-------- GIVEN RECORDS

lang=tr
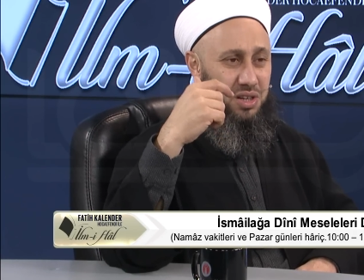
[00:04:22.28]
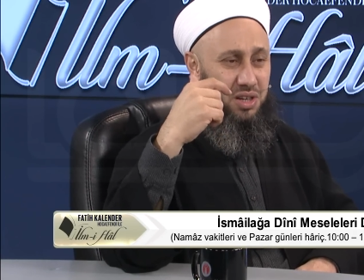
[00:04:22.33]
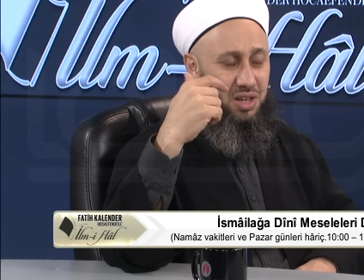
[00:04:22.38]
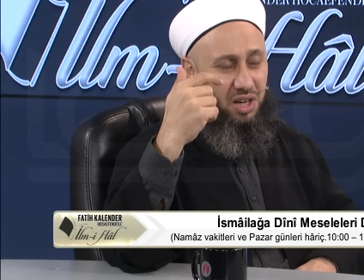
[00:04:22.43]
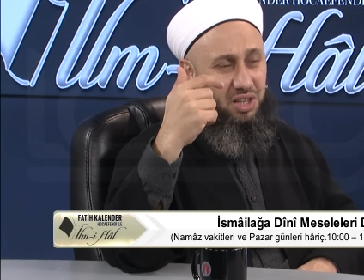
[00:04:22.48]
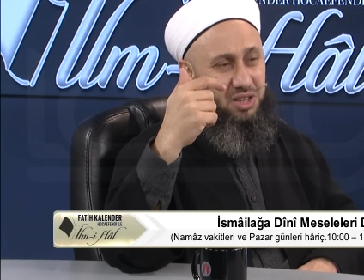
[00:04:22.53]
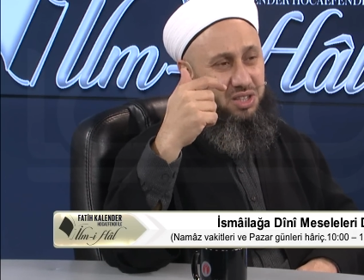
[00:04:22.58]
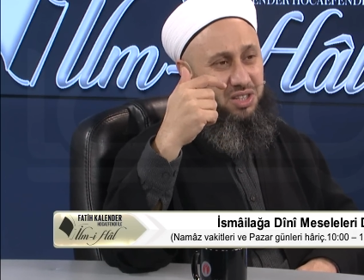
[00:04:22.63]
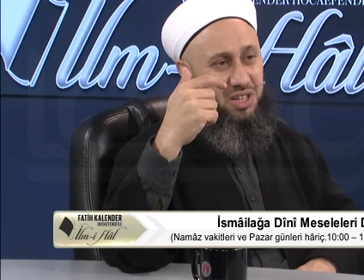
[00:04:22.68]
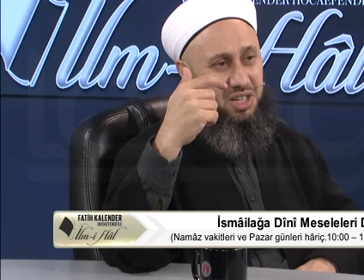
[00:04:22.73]

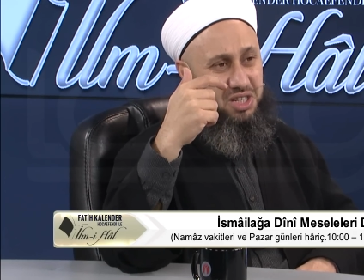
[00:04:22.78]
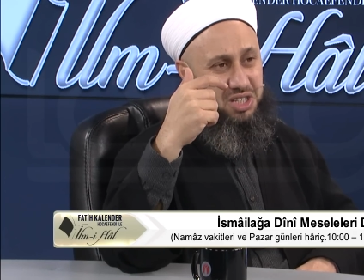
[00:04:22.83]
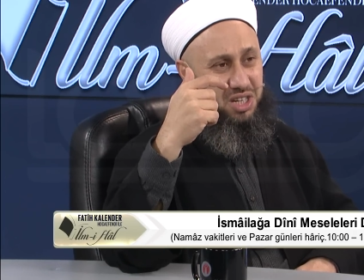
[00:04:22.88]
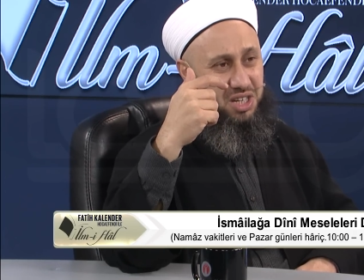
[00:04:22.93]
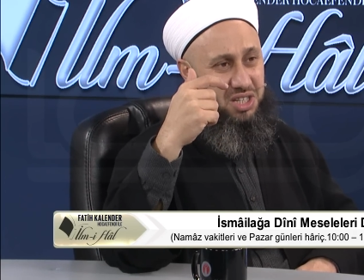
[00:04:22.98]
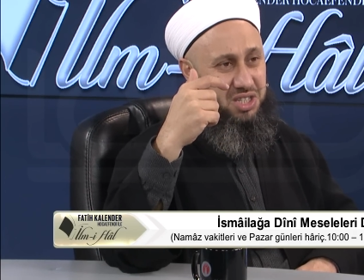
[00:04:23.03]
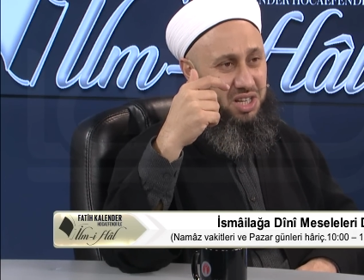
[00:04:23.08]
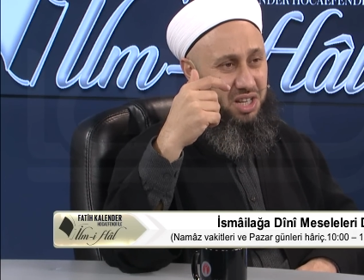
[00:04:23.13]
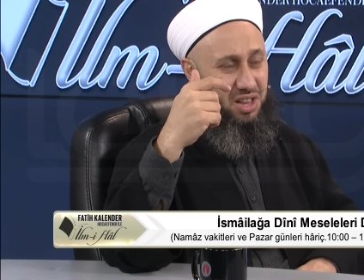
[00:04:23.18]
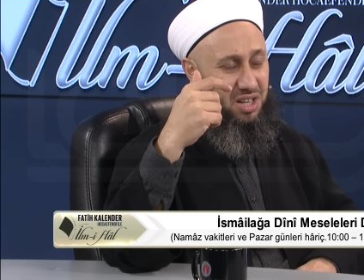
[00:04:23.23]
Katı
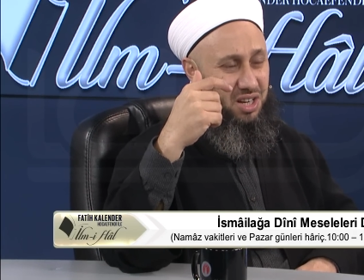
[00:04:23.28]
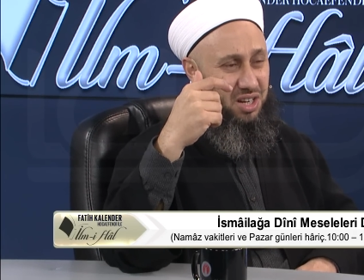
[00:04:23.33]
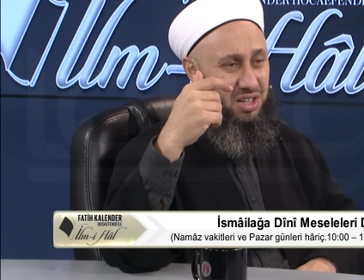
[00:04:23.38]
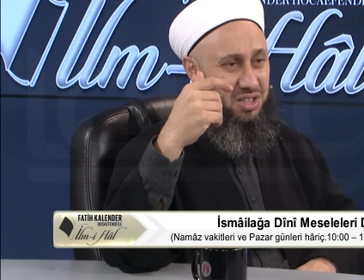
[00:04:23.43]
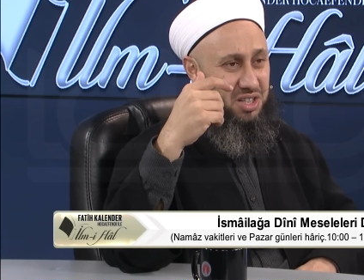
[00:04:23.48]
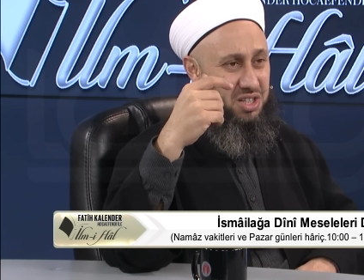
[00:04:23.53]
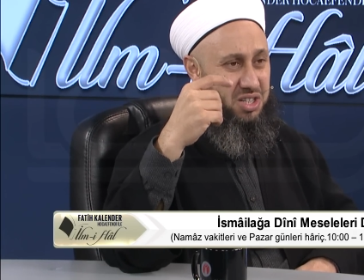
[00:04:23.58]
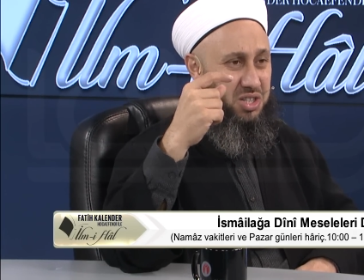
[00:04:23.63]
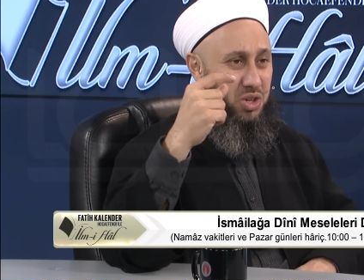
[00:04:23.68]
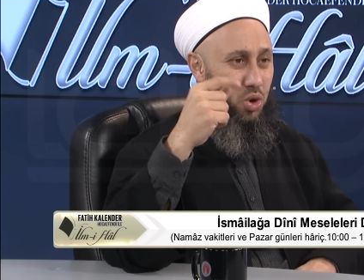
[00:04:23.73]

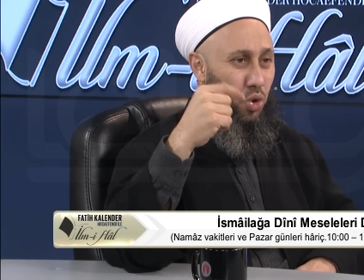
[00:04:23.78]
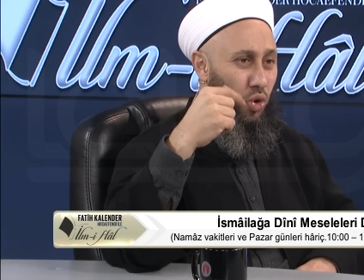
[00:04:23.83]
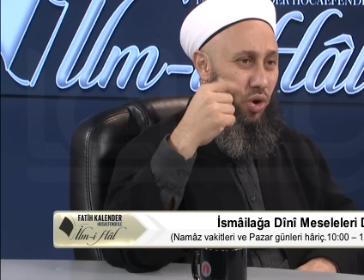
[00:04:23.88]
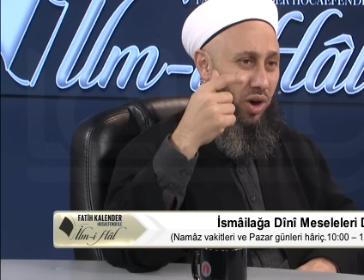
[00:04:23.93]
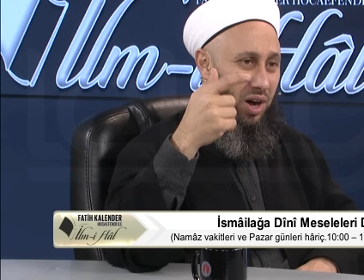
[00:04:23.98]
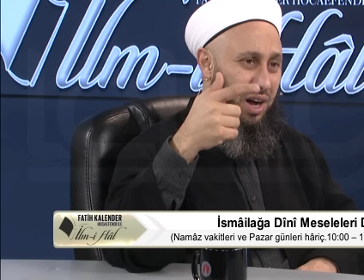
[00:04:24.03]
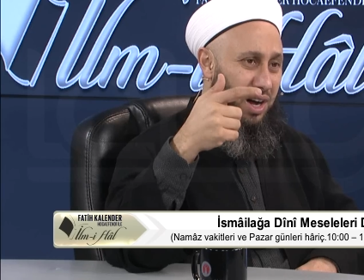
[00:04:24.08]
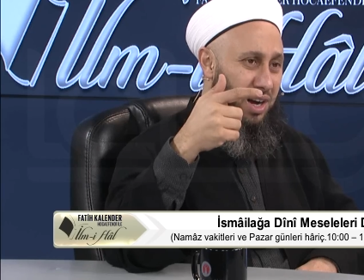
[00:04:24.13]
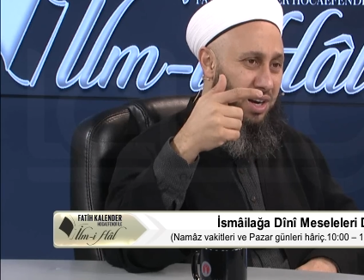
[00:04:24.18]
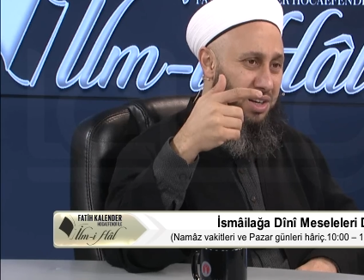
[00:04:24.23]
necasetlerde ise
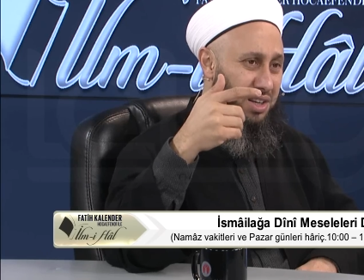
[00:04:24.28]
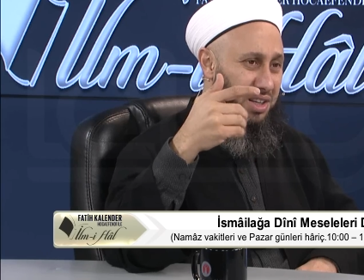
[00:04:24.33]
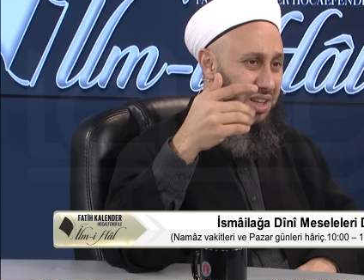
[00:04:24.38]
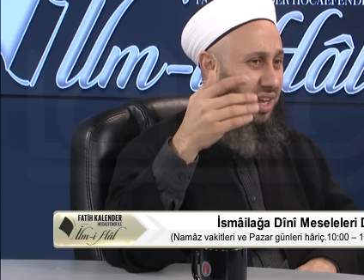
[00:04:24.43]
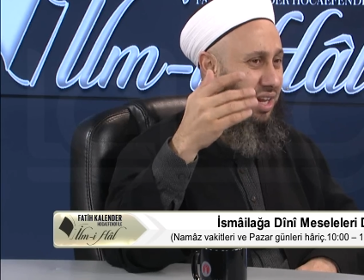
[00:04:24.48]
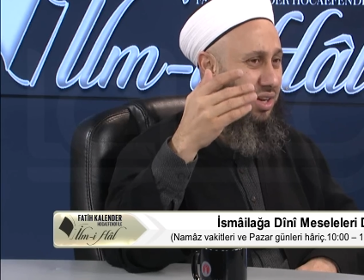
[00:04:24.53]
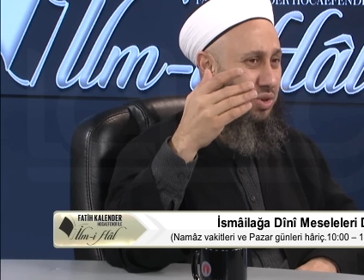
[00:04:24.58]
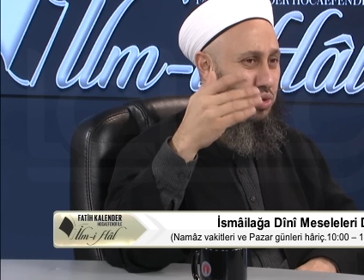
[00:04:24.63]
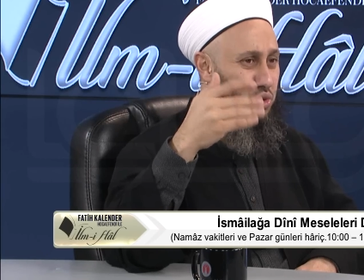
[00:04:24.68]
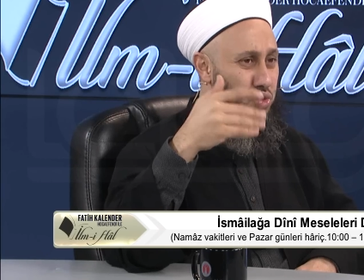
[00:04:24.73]
o ağırlık
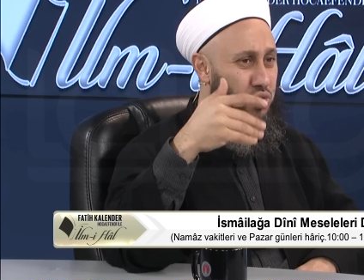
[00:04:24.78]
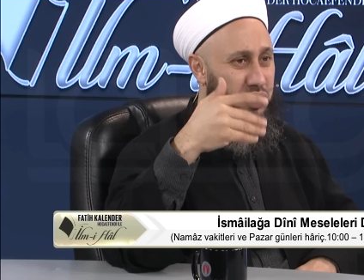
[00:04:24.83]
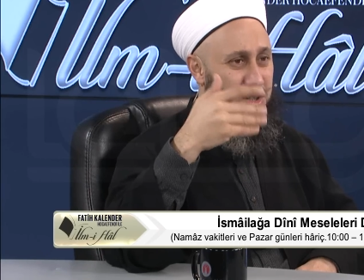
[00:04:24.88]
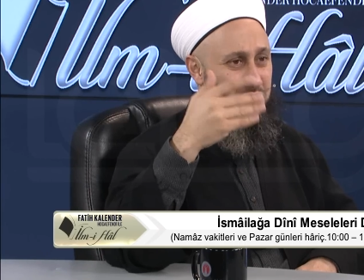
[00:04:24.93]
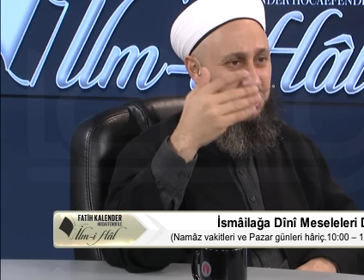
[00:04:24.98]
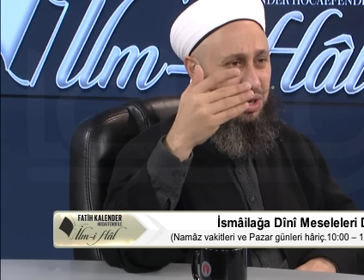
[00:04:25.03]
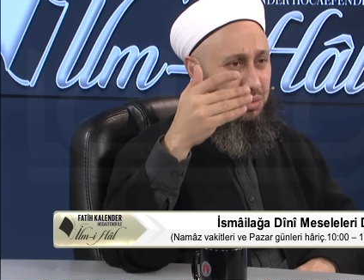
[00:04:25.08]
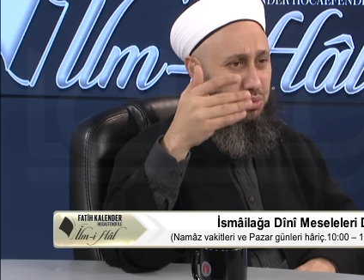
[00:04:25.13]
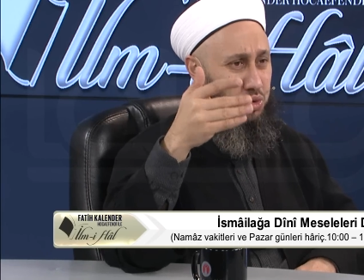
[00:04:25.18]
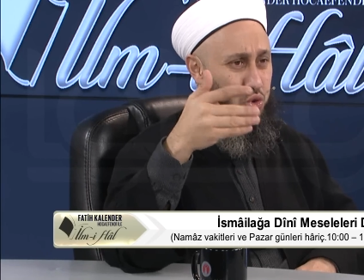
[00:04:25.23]
yani 3
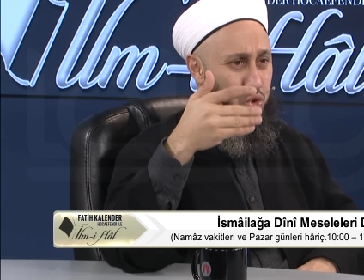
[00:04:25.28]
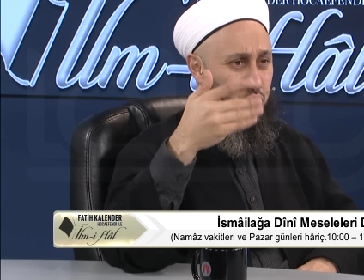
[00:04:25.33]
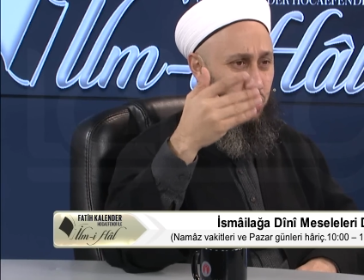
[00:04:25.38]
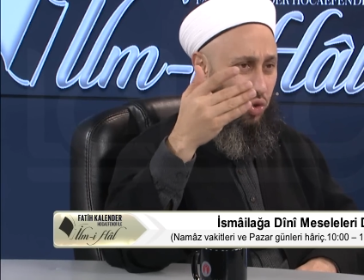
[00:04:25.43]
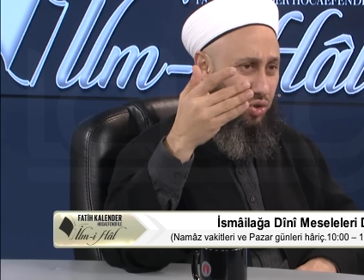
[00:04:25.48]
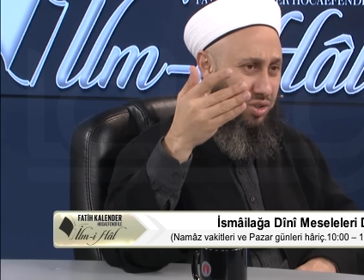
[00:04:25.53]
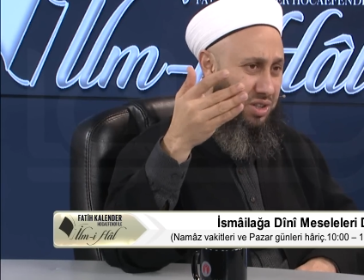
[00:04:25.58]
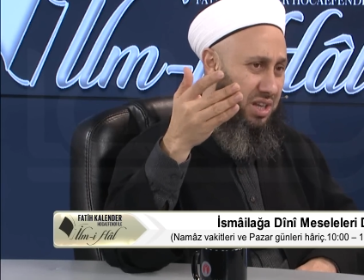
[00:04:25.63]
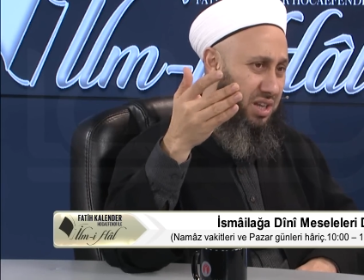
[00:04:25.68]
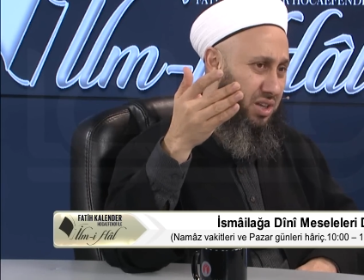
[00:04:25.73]
gram,
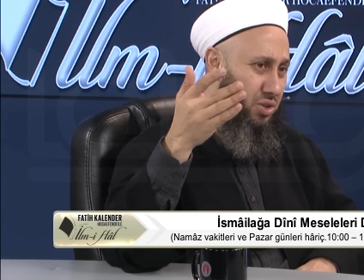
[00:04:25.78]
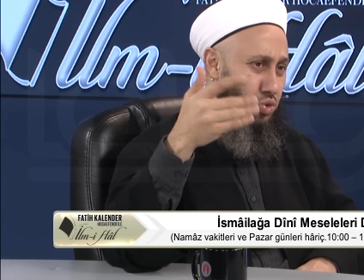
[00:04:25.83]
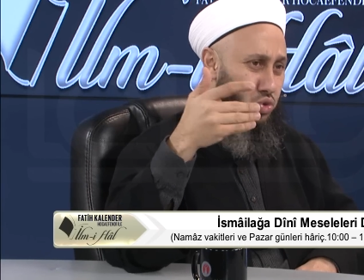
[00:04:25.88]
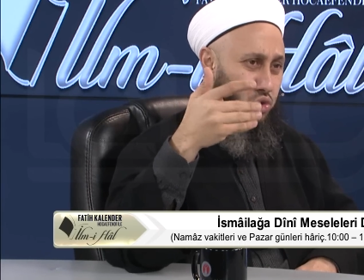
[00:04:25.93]
3.2,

----------------

§ TASK STATEMENT
Look above for the line with "[00:04:23.33]" and the line with "[00:04:24.13]", then restate exactly those two lines and all lines between them, with no pictures.

§ SOLUTION
[00:04:23.33]
[00:04:23.38]
[00:04:23.43]
[00:04:23.48]
[00:04:23.53]
[00:04:23.58]
[00:04:23.63]
[00:04:23.68]
[00:04:23.73]

[00:04:23.78]
[00:04:23.83]
[00:04:23.88]
[00:04:23.93]
[00:04:23.98]
[00:04:24.03]
[00:04:24.08]
[00:04:24.13]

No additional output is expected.